Il governo di Barbados, isola Stato nelle Antille, ha iniziato a testare la mobilità elettrica come via per liberarsi dall’oneroso acquisto annuo di petrolio dall’estero: dall’anno prossimo è pianificato un vero e proprio progetto pilota.

L’intento viene reso noto esplicitamente dal Senatore Darcy Boyce durante un’intervista condotta nell’ufficio del Primo Ministro dell’isola: il pretesto per parlarne è stato l’Electric Vehicle Rally 2013 organizzato da Megapower Limited proprio per promuovere i veicoli a emissioni zero.

Il 30% circa delle nostre importazioni di carburanti sono destinate all’industria dei trasporti. Questo vuol dire grosso modo 250 milioni di dollari l’anno e se potessimo iniziare a ridurre l’utilizzo di quel carburante naturalmente aiuterebbe l’economia e diminuirebbe il così forte bisogno di scambi con l’estero”.

Con queste parole il Senatore di Barbados ha introdotto la questione, spiegando che in questi mesi il governo ha preso in considerazione altre forme di mobilità, decretando di voler approfondire quella elettrica.

Sull’isola di Barbados è stata importata la prima Nissan Leaf 100% elettrica soltanto nel Giugno scorso: adesso sono diventate 13 e le auto elettriche iniziano a suscitare interesse nella gente.

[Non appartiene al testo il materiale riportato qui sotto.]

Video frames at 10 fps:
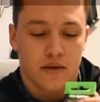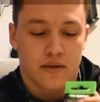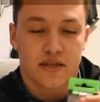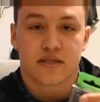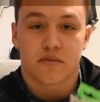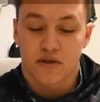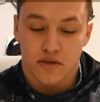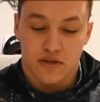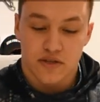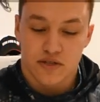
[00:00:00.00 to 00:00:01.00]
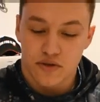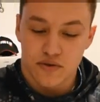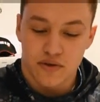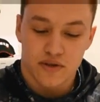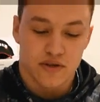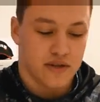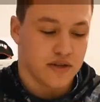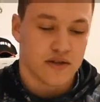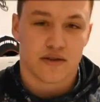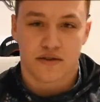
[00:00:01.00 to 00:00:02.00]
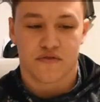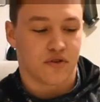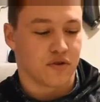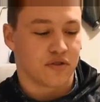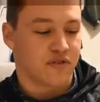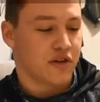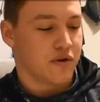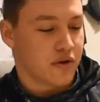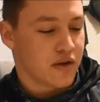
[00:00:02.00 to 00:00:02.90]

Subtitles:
That's something to look into further in the video.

L’isola dell’arcipelago delle Piccole Antille ha una superficie di 430 km quadrati ed una popolazione e poco più di 273,000 abitanti, ossia come una città italiana di medie proporzioni. Il governo intende sostituire nel 2014 le auto della sua flotta con altrettante a emissioni zero per testarne la praticità, tenendosi però anche in contatto con quei privati che decideranno di acquistare a loro volta un veicolo elettrico.

D’altronde, viste le dimensioni dello Stato, un filo diretto fra governanti e cittadini non dovrebbe essere difficile da attuare.

In parallelo a ciò si sono costituite società come Megapower Limited che offrono la costruzione sul territorio di stazioni di ricarica con pensiline solari per rendere fattibile l’utilizzo delle auto elettriche, fiutando indubbiamente l’opportunità di porsi come leader di un settore nascente.

Una delle prospettive più allettanti per Barbados è quella non soltanto di convertire la spesa attuale per i combustibili fossili in risorse ma anche di alimentare i trasporti elettrici grazie all’enorme disponibilità di eolico e solare, fonti rinnovabili e del tutto non inquinanti.

Una pensata simile l’hanno recentemente avuta anche nello Stato caraibico di Aruba, con un progetto pilota che parte dall’uso di pullman elettrici ma che dovrebbe poi estendersi a tutte le forme di trasporto.

Voi dite che sulle nostre isole, almeno sulle più piccole, non si potrebbe pensare a nulla di simile?